Figuring out who Jumbo-Visma’s preferred leader is at the Vuelta a España was always going to be determined in this final week. Would they back their unlikely man in red, Sepp Kuss, or would one of their seasoned Grand Tour winners, Primož Roglič or Jonas Vingegaard, get the nod over the affable American?
The situation, regarded as an enviable one, was assessed rather simply by Jumbo. “The road will decide,” has been their go-to comment ever since the race began in Barcelona more than two weeks ago. With the aforementioned trio locking out the podium spots at present, it was assumed that stage 17’s ride up the terrifyingly steep Angliru would give everyone a clearer picture if Kuss was indeed on course for an unfancied and unpredicted maiden Grand Tour triumph.
But instead, drama, unexpectedly, came to the forefront on stage 16. A rolling day along the Cantabrian coast culminated with a steep climb up to the beautiful village of Bejes in Los Picos de Europa. Vingegaard, in third, attacked first, everyone presuming that it was intended to draw out a response from Juan Ayuso, Enric Mas and Mikel Landa; the theory was that they'd then tire and Jumbo, through Kuss, would exploit it in the closing moments.
No counterattack came, however, and as Roglič obdurately stuck with Kuss, Vingegaard’s lead kept on growing and growing… and growing even more to the point that he was within touching distance of overturning his 1:44 deficit to Kuss and superseding him as the race’s leader.

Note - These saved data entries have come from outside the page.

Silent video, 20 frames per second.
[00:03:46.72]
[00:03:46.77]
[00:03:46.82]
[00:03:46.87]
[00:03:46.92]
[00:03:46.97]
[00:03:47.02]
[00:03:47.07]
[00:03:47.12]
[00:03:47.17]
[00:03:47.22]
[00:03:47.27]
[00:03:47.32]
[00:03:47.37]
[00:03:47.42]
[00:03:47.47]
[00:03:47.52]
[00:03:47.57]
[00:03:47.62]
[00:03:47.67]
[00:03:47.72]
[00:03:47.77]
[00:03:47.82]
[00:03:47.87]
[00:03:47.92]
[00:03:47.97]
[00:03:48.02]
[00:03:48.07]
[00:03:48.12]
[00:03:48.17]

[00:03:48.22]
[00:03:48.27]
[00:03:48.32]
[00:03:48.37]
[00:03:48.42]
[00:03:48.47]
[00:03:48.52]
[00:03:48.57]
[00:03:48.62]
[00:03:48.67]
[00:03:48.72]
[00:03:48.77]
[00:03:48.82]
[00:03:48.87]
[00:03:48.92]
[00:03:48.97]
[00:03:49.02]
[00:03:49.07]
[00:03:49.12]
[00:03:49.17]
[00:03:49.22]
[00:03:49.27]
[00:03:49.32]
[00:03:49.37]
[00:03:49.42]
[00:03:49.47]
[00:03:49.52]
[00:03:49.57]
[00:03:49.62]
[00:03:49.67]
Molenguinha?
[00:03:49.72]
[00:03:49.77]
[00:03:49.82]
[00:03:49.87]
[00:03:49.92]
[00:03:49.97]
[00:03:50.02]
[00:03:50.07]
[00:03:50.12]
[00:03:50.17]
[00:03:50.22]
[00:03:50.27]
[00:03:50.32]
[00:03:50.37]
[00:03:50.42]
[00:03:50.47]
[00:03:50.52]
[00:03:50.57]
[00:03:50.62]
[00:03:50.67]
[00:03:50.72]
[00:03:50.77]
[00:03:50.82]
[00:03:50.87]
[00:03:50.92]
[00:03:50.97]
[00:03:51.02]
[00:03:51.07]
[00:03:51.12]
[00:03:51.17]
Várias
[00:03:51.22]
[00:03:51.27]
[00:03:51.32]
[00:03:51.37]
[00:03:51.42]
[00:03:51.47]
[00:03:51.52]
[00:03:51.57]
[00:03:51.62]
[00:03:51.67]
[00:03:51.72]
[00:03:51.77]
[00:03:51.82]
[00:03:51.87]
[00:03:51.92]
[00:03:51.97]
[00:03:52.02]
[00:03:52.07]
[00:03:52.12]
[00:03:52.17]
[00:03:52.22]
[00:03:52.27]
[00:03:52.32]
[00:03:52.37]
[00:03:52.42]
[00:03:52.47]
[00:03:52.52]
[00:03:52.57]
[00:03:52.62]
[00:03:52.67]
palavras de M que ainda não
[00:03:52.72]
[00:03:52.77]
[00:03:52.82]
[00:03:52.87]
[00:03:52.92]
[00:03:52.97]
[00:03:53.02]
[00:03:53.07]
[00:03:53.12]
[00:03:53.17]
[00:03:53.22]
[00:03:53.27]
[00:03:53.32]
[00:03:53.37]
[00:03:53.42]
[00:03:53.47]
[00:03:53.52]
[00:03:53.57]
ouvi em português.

Finally, with a kilometre to go, the remaining GC riders responded. Vingegaard won the stage but the movement behind prevented him from jumping into red and, let’s be honest, embarrassing his teammate who leads the race. Roglič took four seconds off Kuss, but most crucially Vingegaard has overhauled the Slovenian and is now 29 seconds behind Kuss; in other words, around 500m of steep mountain road.
Trying to explain what happened is, for the moment, guesswork. When asked what his win meant for his overall intentions, Vingegaard - who dedicated his win to his teammate and best friend Nathan van Hooydonck who was admitted to hospital after a car accident in the morning - said, “I don’t know. I just want to enjoy this moment. I don’t think about that.”
It looked very much, however, that Vingegaard not only has serious ambitions of overtaking Kuss at the summit of the classification, but that he was given permission to do so. He attacked with intent; he pressed on inexorably; not content with just winning his second stage, he was clearly on a march towards red.
There were shades of Chris Froome and Bradley Wiggins at the 2012 Tour de France, of the supposed helper attacking his leader. It’s not quite the same for Kuss hasn’t publicly been designated as Jumbo’s preferred choice, but the optics were similar. When Kuss found Vingegaard after the stage, there were hugs, high-fives, congratulations and a smile. If Kuss was annoyed, he did well to hide it, but the American clearly knew the cameras were following him. Why let internal politics play out in public, especially when TV viewers have their eyes searching for any indication of unhappiness?
What’s most striking about what happened on stage 16 is that Kuss would not have expected a challenge for his jersey to have come under the Cantabrian rain; the fact it did raises questions about Vingegaard’s loyalty to him, and whether Jumbo really do have faith in the man who in the past few seasons has given and sacrificed all in pursuit of Vingegaard and Roglič winning themselves.
The road was always going to decide this week, but it didn’t need to have its say at this juncture, and nor in this manner. What is widely assumed to be an enviable position for Jumbo now looks a little more enviable. Internal politics might just swing the door open to Ayuso, Mas or Landa taking one of those podium spots.